By splitting the net borrowing of national governments into that obtained through markets (including central banks) and through centralised public European institutions – i.e. the ESFS, the ESFM and the ESM – we observe that the latter have played a very important role in the post-recession period (Figure 4), smoothing about 55% of shocks. As mentioned in the previous point, this figure probably underestimates the contribution of the centralised public institutions of the Eurozone, because it does not include the lending facilities provided by the ECB to national banks at below market rates. One may conjecture that these loans explain why the percentage of shocks smoothed via corporate savings increased from 13% in the pre-recession period (1999-2006) to 16% in the post-recession period (2007-2014). In any case, the reason why the effective net percentage of shocks that were smoothed overall after the recession in the Eurozone is only 38% is that two channels played a significantly negative role: government net borrowing from markets (whose contribution to risk sharing has been -17%) and household savings (-12%). Not surprisingly, the magnitude of these numbers is almost entirely driven by the behaviour of the periphery (Greece, Ireland, Portugal, Spain), which faced fiscal consolidation and reduced access to credit markets. For this group of countries, in the 2007-2014 period, the beta related to government net borrowing from markets is about -63% and that related to government borrowing from centralised public European institutions is about 86%. On the other hand, for the core countries in the Eurozone these numbers are, respectively, 73% and 3%. Figure 5 shows the patterns of the government net lending to centralised public European institutions (EU net lending) and to markets.

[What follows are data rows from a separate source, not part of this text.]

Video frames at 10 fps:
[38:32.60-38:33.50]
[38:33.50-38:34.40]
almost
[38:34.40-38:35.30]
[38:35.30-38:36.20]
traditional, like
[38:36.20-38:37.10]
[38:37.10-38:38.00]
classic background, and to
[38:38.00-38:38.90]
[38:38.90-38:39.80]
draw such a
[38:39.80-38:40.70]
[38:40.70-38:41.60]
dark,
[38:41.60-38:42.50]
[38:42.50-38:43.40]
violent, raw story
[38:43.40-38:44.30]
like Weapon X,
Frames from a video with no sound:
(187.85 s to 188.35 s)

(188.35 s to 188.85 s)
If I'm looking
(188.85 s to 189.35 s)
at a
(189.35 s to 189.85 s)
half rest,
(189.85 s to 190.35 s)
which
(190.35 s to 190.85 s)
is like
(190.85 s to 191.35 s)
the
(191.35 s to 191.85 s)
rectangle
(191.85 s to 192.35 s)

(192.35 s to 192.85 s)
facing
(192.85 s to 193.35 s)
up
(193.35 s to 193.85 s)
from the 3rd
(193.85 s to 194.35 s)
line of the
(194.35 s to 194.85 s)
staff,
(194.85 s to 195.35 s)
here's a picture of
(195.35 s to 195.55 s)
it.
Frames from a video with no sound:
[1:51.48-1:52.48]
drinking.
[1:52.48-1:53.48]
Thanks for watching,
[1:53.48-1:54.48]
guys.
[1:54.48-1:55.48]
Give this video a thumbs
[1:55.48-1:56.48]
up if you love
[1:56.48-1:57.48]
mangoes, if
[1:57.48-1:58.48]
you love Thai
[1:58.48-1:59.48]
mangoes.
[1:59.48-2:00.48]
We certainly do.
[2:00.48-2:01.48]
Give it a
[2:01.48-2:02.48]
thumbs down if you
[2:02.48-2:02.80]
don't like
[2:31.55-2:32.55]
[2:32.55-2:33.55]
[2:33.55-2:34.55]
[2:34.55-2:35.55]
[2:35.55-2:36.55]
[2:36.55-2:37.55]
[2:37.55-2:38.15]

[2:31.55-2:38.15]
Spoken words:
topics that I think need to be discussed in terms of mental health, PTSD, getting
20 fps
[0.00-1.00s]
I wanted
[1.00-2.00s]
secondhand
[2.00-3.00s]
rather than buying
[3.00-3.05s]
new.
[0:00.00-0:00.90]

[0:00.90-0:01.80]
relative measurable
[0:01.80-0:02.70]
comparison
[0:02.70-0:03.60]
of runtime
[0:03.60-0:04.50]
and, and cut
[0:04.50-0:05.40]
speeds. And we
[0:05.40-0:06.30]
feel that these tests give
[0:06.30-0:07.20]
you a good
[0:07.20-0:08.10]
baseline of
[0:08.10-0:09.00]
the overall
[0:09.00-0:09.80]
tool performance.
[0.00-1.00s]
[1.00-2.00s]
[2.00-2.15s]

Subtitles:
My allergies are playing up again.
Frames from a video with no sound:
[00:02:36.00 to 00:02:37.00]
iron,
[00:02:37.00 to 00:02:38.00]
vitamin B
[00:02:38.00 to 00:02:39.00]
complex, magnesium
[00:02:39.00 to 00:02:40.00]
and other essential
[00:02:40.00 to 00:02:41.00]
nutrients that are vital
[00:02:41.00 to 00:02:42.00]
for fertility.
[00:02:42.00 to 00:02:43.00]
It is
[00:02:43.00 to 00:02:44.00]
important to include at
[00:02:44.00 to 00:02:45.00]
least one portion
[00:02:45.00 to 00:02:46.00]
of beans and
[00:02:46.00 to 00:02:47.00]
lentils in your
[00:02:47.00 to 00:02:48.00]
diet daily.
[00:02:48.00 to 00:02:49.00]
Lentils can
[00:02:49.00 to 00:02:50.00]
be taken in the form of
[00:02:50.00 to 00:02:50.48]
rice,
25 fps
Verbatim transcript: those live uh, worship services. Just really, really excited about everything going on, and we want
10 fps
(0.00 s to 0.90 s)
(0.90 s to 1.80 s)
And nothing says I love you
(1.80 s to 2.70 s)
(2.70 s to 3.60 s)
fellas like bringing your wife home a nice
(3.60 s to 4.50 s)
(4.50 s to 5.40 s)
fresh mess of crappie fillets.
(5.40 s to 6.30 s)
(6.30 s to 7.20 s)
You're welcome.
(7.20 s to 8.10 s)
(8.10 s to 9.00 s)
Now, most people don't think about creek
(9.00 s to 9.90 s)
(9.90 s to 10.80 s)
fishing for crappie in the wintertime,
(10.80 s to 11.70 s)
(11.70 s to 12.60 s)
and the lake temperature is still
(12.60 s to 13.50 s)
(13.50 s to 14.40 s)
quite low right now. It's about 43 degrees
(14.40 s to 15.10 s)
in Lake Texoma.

Figure 4. Risk sharing in the Eurozone, 2007-2014
Figure 5. Government savings versus EU and markets in the periphery
Some concluding remarks
Public institutions in the Eurozone play an important role, although this poses more than a challenge to the overall stability of the currency union. Precisely because the US is a federal political union, states are subject to strict fiscal discipline in exchange for more direct transfers. In contrast, the lack of a political union in the Eurozone implies that transfers contribute very little to risk sharing and that there is less fiscal discipline at the country level. The latter is, in turn, responsible for pro-cyclical fiscal expansions and contractions, contributing negatively to the risk sharing obtained through public savings. In other words, the reason why the Eurozone needs more fiscal transfers to withstand idiosyncratic shocks is not because public (local and centralised) institutions should do more to improve risk sharing, but because delegation of risk sharing to national governments threatens the stability of the Eurozone.